Day 7 - An Impulse Toward Hope

            Peter Gaži, 27, is from Valaliky, a village near Košice, Slovakia.  We first met Peter when he was a senior in high school and we taught English there.  We've kept in touch with him over the years and have had opportunity to share meals in his home with him and his family and to attend the service where he was set aside as a deacon in the church.  We were not able to be present at his ordination as a priest, though our thoughts and prayers were with him.  While visiting Peter in Lomnicka where he has served as a chaplain since mid-2013, we spoke about faith and what his prayer was for his people.   
"To believe is worth it," he began.  He spoke about how demotivating it is to live without faith and the blessings that come to the believer and also to others through the life of someone who has faith.  The individual, their family, school, everything changes when a person begins to live a life of faith.  And this faith is visible to others and gives them a source of hope as well because, "It is demotivating to live without hope.  Hope gives a future - a transformed future."  And then he mentioned something which really caught my attention.  He spoke of "an impulse towards hope."   

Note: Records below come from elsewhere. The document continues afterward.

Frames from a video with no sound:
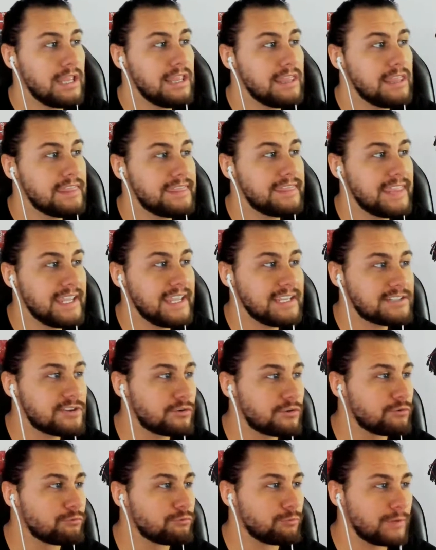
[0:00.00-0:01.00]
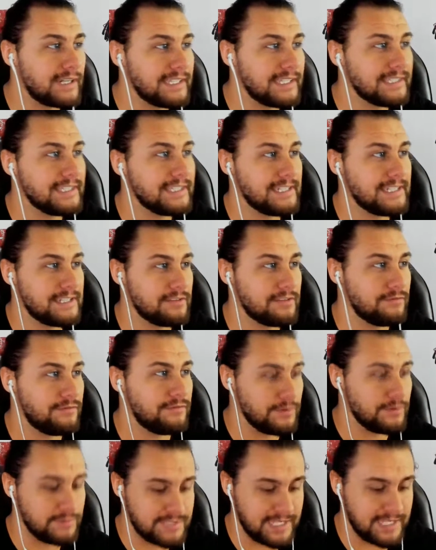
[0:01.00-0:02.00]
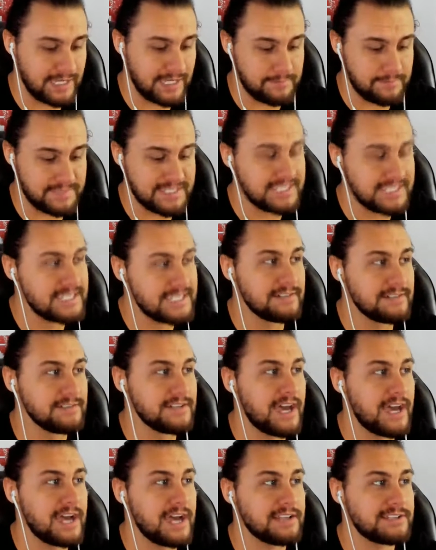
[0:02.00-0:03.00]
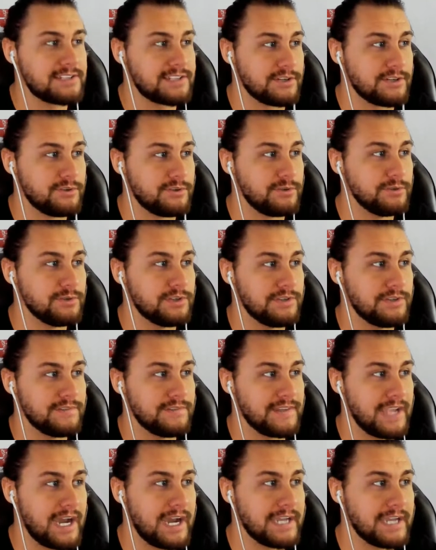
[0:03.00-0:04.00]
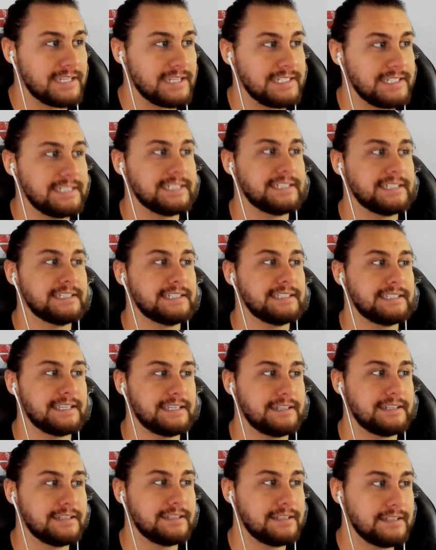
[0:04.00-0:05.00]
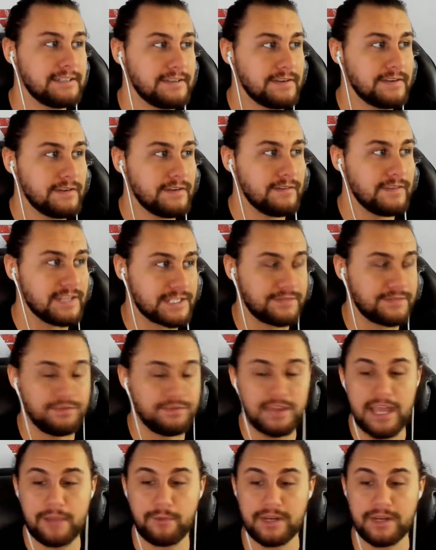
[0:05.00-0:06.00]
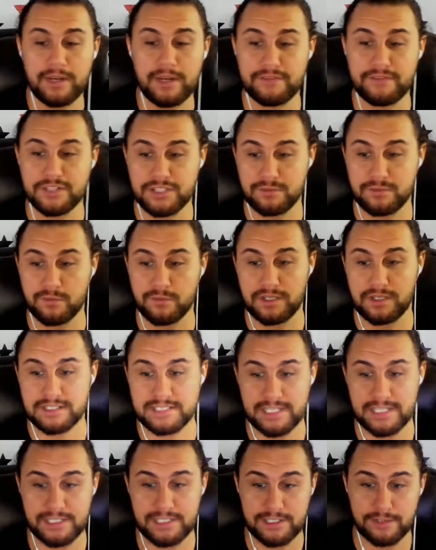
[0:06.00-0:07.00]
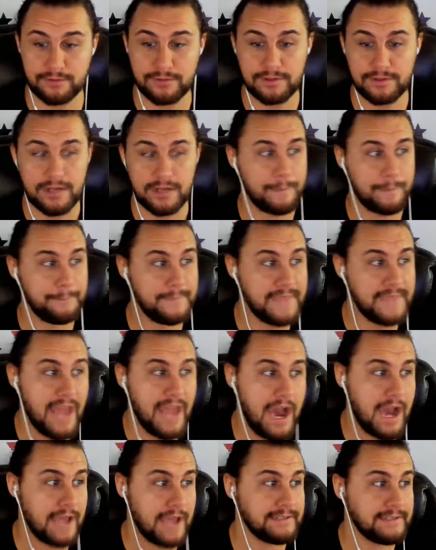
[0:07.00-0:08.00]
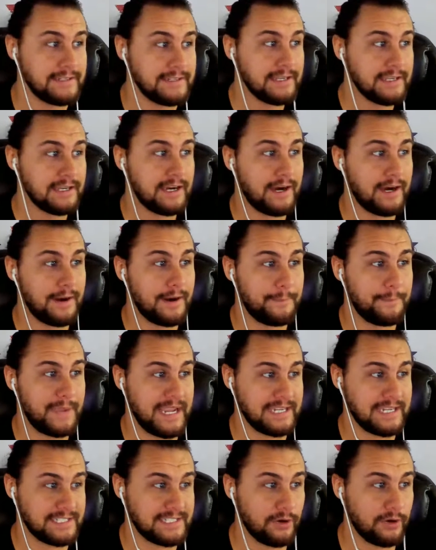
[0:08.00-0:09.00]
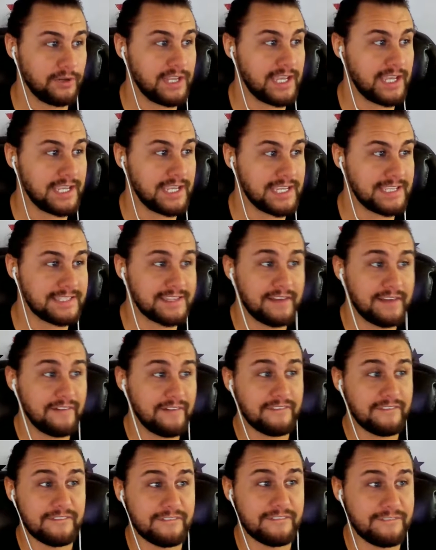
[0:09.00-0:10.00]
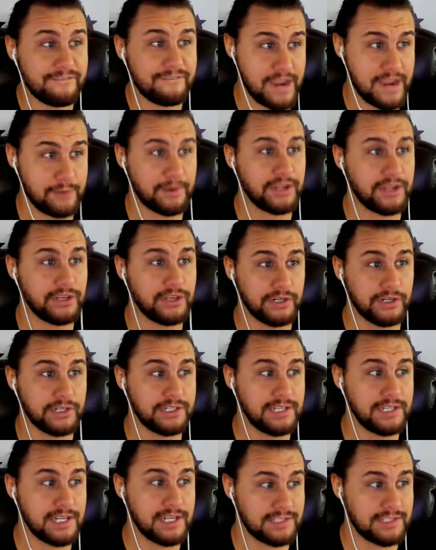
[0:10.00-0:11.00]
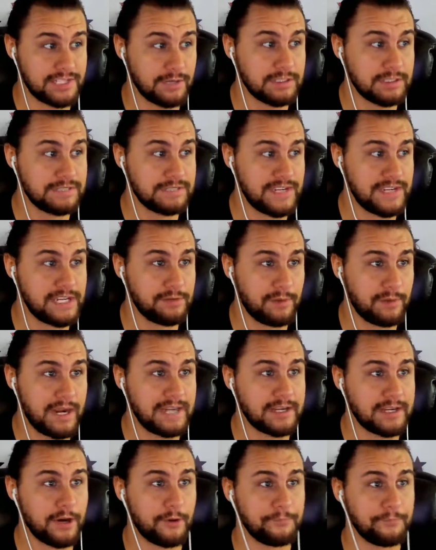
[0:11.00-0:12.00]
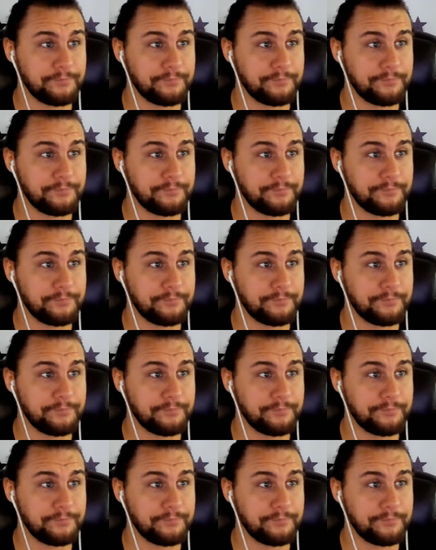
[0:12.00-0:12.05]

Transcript: things are really confusing. I'm still not sold on the idea that this flyweight division will continue. I'm not. Pantoja is very good, and so is Figueiredo. Yep.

When I asked what he meant by that, he said that the most important impulse or glimpse of how everything can be transformed by faith and fill a person with hope, is Jesus Christ.  And quickly he added that it is possible to have an impulse towards hope from others as well, "another person - a mother or teacher.  Maybe Ghandi or Martin Luther King, Jr. can also be for someone an impulse towards hope."  From Jesus and perhaps these type people we can catch a glimpse of what life can be like when transformed by faith and filled with hope.  "The hope which comes from and is the impulse for transformation can also transform the whole nation."      
Looking out the window we noticed the dozens of children playing in the road.  Lomnicka is not only an all-Roma village, its population has the youngest average age of any other city in Slovakia at just eighteen years old.  This year in the church they expect 150 to participate in Confirmation.  "This why it is important to find that hope" Peter added as he gazed at the group of children.  I commented to Peter that he had lost a little weight since I saw him last.  "I've lost more than 30 pounds. Lomnicka is not an easy place to serve" he says with a smile. 

Please pray:
  • For Peter and the impulse towards hope he represents.
  • For the people in Lomnicka and for the servants of the church who serve, often at great personal sacrifice, in order to show God's love.
  • For more openness and dialogue between different religious groups who may serve side-by-side in a community yet rarely seek ways of serving together.